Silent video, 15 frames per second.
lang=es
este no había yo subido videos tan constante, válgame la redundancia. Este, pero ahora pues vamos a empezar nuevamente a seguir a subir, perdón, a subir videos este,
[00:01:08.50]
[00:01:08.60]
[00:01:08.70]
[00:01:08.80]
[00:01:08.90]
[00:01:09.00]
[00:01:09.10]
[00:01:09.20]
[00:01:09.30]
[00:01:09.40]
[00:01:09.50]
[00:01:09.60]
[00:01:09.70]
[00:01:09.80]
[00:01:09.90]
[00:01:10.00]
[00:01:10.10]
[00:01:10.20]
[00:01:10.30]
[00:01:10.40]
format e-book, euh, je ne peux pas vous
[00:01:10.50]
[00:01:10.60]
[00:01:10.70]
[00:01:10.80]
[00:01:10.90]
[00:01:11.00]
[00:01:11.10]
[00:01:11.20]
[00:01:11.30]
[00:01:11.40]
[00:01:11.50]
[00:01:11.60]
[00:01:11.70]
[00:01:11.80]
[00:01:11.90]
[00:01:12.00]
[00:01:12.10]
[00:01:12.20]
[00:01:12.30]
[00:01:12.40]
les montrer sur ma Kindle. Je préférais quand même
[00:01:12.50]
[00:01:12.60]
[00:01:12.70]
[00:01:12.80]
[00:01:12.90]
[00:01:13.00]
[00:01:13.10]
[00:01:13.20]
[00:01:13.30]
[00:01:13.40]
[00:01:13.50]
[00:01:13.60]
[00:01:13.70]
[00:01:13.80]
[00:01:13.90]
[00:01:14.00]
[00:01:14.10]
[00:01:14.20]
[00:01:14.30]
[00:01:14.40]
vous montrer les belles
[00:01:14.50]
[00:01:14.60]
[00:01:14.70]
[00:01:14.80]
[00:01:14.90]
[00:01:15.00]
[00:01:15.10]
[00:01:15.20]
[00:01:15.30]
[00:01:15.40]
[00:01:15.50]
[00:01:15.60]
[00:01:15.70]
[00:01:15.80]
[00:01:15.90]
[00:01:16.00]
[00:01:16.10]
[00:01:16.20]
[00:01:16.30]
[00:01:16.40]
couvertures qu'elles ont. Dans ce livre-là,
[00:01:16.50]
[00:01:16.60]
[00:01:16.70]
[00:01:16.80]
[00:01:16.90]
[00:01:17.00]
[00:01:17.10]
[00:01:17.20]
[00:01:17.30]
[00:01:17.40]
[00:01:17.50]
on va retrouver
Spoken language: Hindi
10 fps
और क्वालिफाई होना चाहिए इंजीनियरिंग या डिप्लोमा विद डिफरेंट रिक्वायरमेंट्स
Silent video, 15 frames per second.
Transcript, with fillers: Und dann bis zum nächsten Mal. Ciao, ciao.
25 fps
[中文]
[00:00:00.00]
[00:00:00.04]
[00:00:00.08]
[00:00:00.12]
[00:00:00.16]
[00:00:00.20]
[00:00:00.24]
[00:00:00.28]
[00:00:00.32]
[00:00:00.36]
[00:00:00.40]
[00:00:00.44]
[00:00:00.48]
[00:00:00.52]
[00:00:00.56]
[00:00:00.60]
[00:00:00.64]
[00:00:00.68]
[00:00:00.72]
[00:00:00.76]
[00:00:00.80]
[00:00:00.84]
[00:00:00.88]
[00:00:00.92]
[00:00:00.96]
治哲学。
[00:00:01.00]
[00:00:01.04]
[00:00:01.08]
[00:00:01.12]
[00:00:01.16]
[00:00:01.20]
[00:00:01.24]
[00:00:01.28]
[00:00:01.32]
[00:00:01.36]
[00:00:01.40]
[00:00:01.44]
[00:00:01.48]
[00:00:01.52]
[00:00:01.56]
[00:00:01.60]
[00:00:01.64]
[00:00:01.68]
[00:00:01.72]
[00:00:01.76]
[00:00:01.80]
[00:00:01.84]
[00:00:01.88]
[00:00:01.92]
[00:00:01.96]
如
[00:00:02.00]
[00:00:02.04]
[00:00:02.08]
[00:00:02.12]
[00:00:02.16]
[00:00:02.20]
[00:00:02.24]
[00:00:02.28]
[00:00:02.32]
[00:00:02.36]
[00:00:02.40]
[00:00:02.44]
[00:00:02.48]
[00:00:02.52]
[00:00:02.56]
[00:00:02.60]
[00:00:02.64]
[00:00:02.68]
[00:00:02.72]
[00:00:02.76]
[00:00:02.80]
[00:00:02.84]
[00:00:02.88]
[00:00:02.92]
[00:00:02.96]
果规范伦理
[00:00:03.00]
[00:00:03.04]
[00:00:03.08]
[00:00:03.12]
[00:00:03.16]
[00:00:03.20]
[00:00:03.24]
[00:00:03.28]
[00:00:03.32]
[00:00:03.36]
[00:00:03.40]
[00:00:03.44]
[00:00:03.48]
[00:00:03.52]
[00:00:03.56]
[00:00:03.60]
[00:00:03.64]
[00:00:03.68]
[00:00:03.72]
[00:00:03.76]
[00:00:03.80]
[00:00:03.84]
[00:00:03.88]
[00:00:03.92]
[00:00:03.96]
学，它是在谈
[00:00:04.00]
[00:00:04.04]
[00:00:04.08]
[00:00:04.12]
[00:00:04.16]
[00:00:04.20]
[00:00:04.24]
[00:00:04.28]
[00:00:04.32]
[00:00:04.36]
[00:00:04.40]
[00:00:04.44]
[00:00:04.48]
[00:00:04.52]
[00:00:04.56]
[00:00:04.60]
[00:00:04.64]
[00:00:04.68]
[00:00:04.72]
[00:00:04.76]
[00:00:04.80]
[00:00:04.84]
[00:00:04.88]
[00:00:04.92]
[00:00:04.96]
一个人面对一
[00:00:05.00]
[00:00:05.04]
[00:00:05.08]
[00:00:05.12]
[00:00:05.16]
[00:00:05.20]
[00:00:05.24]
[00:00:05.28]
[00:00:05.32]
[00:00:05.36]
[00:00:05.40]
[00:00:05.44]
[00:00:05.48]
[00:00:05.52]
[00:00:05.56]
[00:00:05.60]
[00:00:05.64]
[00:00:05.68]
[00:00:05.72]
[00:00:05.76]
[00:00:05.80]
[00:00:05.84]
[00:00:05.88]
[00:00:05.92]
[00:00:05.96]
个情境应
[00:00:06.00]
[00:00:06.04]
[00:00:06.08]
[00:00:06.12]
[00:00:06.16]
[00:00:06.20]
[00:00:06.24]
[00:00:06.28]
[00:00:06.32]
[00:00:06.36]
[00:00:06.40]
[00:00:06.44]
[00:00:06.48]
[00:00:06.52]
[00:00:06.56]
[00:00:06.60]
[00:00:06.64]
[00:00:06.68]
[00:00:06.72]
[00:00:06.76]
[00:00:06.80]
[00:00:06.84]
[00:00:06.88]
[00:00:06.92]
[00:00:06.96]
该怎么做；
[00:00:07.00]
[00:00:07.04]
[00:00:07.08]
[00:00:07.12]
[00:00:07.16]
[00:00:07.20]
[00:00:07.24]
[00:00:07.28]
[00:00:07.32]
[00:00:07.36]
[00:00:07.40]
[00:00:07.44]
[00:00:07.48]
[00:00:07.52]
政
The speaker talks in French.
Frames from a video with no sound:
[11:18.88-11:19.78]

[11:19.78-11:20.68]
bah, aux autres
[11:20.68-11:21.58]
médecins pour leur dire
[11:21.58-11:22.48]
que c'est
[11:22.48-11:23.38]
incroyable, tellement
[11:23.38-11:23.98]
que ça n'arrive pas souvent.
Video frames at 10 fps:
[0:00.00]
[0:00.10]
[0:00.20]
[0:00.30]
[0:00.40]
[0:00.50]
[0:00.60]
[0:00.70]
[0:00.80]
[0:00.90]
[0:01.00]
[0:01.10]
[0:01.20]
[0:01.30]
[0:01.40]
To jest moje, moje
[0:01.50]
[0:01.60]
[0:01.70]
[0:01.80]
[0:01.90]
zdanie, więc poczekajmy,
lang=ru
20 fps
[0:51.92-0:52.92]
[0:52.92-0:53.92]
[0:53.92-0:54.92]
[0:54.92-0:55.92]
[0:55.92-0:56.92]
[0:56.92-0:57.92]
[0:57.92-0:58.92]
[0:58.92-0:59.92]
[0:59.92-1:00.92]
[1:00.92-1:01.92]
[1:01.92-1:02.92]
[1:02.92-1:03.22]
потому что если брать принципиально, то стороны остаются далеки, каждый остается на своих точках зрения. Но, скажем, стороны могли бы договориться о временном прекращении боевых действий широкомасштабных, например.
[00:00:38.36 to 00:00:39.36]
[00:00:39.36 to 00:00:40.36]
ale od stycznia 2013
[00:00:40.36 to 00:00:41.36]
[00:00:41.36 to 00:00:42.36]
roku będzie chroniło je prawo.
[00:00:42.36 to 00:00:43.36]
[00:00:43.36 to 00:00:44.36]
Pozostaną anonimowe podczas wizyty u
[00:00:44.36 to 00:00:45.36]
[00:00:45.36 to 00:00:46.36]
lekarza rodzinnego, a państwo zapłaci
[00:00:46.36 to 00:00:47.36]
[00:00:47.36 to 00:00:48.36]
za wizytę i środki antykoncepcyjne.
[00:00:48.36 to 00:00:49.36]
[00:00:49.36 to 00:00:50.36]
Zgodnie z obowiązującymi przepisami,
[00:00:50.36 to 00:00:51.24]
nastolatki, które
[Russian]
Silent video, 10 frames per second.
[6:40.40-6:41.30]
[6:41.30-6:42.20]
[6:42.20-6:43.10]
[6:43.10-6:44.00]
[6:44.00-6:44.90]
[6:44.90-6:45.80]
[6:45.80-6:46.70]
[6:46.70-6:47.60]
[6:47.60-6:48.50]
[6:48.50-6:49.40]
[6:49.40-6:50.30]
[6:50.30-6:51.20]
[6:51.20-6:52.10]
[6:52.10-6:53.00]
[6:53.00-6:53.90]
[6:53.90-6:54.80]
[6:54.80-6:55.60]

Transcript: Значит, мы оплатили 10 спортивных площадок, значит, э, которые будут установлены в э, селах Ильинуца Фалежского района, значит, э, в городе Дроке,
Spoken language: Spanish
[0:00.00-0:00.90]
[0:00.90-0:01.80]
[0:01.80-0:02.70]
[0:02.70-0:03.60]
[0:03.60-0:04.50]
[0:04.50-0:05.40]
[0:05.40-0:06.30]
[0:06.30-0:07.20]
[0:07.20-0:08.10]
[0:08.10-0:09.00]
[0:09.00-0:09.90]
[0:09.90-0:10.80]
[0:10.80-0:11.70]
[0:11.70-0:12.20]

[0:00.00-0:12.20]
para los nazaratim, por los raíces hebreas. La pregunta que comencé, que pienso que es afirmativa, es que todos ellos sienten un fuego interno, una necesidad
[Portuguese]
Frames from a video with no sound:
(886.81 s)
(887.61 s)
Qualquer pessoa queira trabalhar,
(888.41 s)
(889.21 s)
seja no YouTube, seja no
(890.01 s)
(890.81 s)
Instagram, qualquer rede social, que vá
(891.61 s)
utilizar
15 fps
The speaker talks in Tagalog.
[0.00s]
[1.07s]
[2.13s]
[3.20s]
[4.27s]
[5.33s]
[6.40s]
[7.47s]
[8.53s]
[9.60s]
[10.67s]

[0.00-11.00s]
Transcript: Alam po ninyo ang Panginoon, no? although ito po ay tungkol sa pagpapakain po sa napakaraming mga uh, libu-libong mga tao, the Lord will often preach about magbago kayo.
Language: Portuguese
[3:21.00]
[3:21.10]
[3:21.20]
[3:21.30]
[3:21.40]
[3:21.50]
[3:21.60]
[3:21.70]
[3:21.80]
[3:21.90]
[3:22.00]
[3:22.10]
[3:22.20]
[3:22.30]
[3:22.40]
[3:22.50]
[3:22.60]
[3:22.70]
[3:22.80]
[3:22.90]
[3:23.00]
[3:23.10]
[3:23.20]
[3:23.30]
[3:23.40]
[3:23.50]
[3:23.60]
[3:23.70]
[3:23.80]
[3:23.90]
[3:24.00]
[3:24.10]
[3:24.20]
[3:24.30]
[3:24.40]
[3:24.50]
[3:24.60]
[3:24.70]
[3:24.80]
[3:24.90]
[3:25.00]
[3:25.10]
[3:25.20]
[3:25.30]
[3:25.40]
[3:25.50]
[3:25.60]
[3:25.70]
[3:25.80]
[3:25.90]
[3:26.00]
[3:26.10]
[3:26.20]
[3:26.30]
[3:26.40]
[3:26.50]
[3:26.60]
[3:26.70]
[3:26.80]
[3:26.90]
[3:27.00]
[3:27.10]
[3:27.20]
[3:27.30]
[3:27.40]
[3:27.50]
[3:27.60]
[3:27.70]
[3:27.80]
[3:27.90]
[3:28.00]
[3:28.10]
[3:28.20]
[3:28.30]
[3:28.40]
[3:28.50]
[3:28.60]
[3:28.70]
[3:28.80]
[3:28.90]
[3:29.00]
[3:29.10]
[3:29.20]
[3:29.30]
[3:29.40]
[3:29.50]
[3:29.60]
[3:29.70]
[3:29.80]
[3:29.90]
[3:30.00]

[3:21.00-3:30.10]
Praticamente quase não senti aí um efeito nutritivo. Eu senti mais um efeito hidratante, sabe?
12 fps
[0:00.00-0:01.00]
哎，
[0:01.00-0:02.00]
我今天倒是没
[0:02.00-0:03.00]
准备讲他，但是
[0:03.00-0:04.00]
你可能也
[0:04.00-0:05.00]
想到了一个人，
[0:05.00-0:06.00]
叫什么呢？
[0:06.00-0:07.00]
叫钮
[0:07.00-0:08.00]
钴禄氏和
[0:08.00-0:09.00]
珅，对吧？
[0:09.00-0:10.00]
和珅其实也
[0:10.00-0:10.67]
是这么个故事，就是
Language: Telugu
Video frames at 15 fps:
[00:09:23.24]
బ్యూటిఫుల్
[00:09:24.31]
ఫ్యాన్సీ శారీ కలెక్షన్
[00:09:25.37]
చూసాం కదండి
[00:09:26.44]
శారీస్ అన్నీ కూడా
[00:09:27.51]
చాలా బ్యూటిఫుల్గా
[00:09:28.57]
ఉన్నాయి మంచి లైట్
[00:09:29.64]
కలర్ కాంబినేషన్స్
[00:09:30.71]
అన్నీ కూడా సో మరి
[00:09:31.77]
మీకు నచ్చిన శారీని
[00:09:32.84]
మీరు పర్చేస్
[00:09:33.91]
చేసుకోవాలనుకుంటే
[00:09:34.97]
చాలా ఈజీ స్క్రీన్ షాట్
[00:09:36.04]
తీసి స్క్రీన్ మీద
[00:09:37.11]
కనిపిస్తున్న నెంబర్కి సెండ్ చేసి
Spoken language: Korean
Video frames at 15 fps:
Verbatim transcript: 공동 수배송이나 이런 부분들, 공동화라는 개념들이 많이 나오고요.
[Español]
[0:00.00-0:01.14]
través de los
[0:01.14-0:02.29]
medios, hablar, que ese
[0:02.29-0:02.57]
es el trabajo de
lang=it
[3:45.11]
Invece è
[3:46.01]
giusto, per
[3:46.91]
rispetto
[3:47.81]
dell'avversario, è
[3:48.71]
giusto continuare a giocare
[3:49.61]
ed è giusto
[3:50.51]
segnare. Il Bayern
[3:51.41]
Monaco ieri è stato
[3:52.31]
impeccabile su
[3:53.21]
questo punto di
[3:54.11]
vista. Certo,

- - - - -

→ **Exercise aim**:
Look through the material and copy each line that has "talks".

→ **Solved exercise**:
The speaker talks in French.
The speaker talks in Tagalog.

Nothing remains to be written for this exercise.